(Saved entries)
========
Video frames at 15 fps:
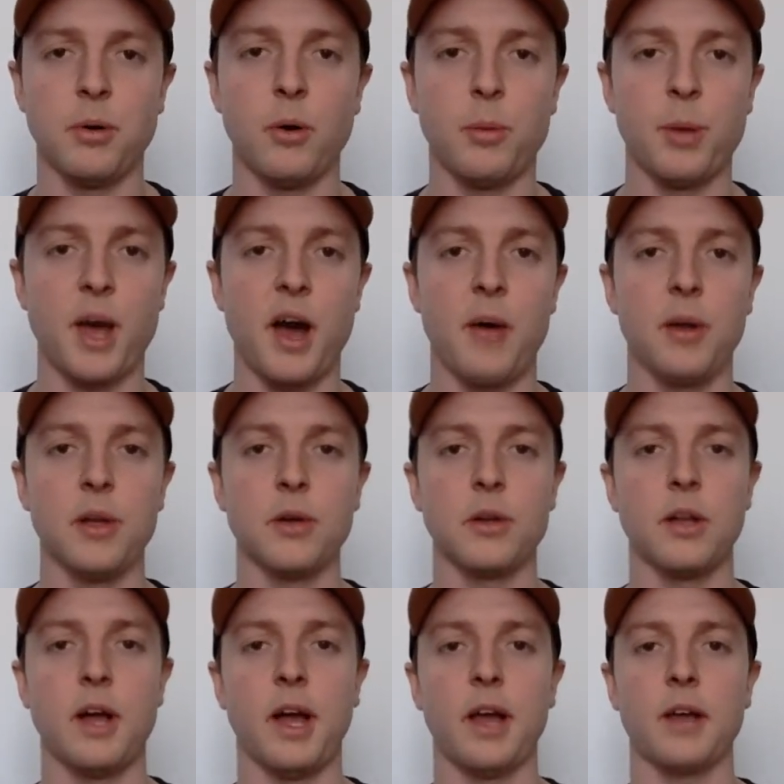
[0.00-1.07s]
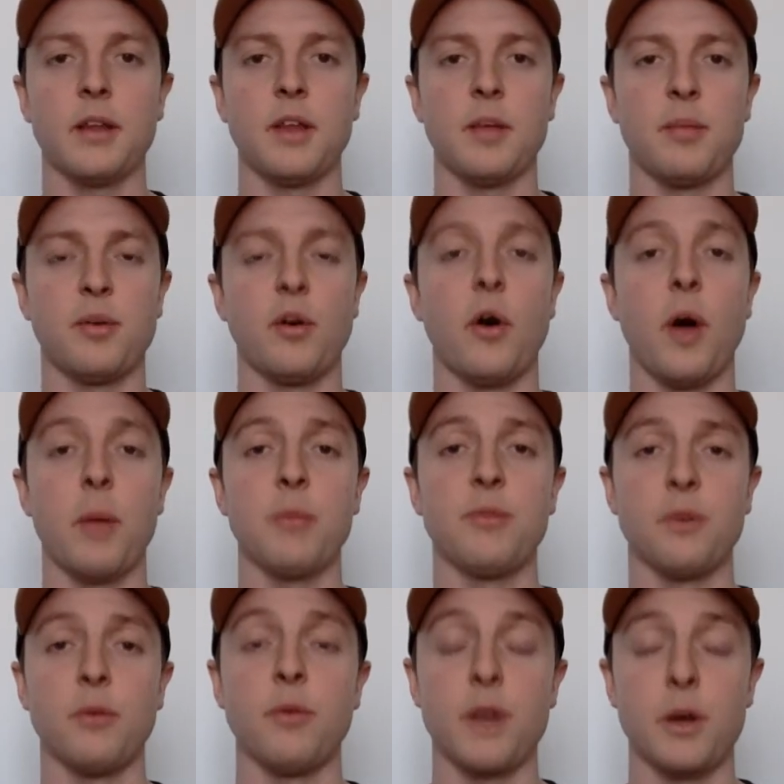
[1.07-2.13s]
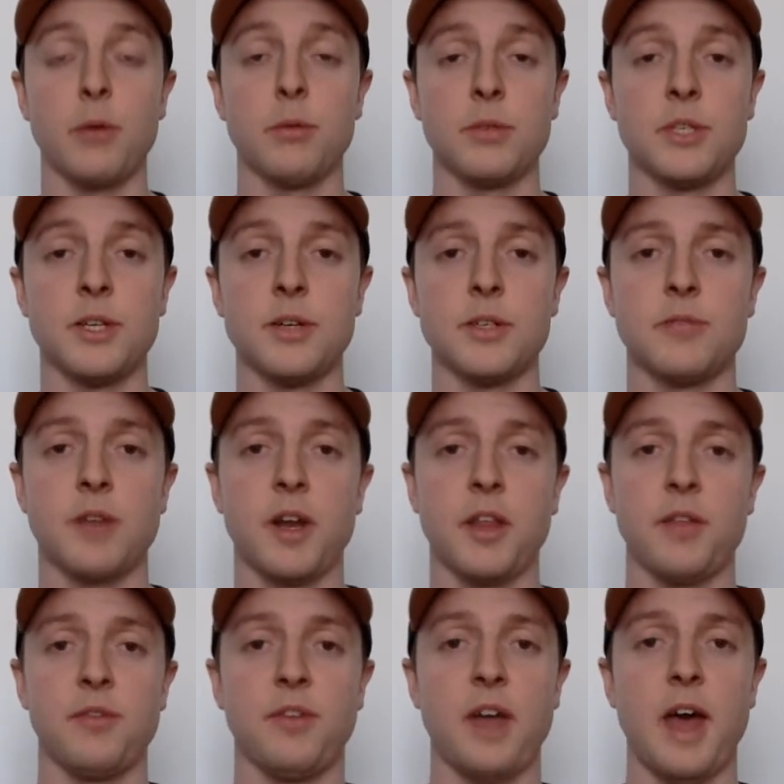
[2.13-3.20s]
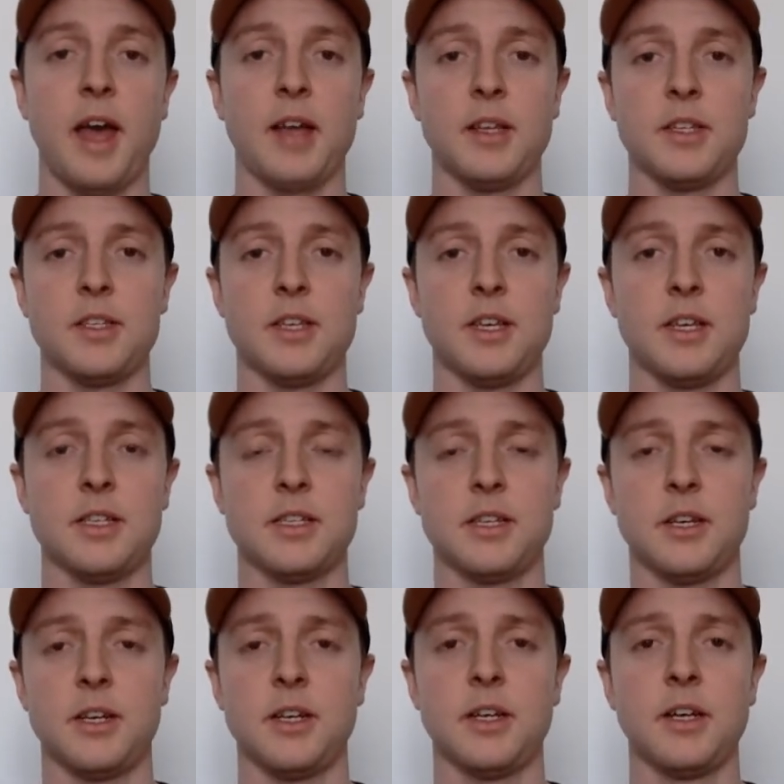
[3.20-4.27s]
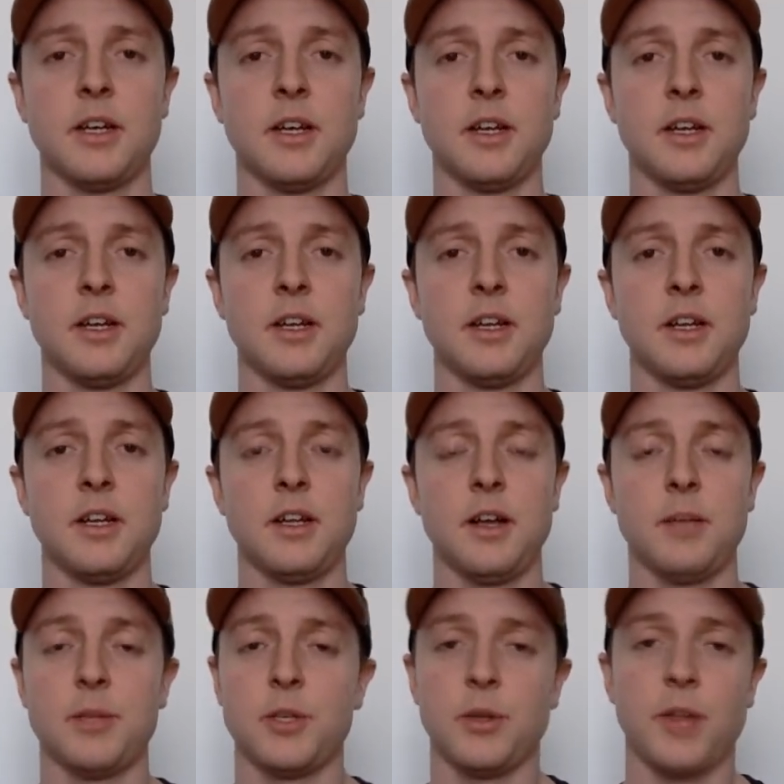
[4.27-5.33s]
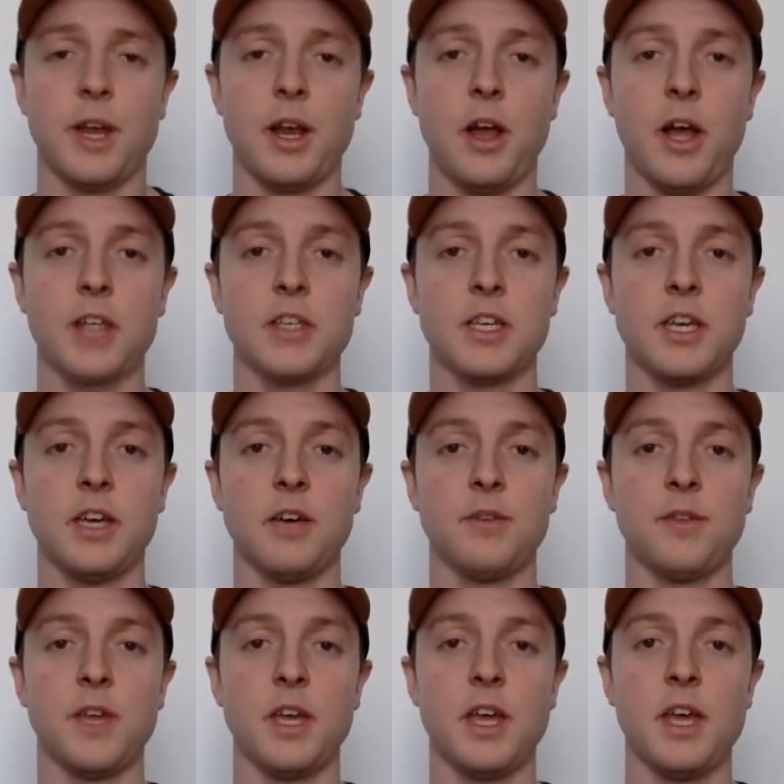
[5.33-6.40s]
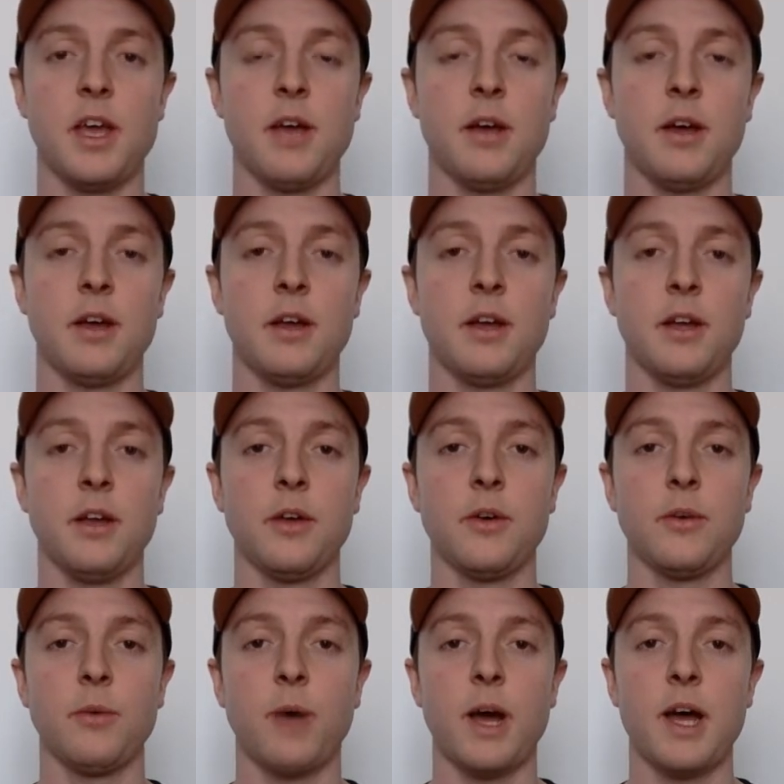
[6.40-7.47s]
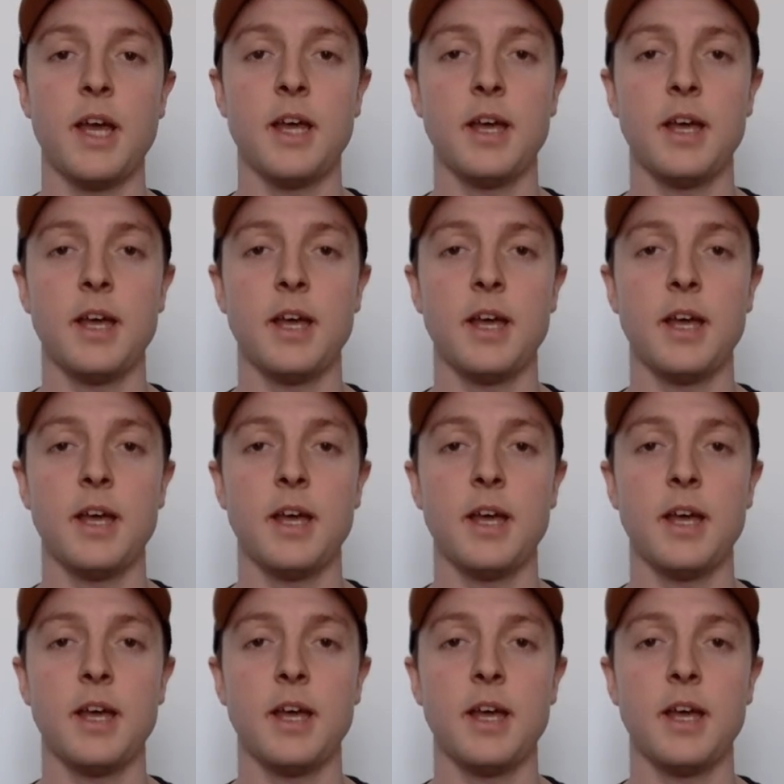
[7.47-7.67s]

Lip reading: Port Power look like they're primed for a real serious run at the flag this year, so I'm sure they'd like to kick off their year in a good way,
========
Nothing but the records themselves, exact and complete, should be returned; leave the pictures out.

Task solution -
Video frames at 15 fps:
[0.00-1.07s]
[1.07-2.13s]
[2.13-3.20s]
[3.20-4.27s]
[4.27-5.33s]
[5.33-6.40s]
[6.40-7.47s]
[7.47-7.67s]

Lip reading: Port Power look like they're primed for a real serious run at the flag this year, so I'm sure they'd like to kick off their year in a good way,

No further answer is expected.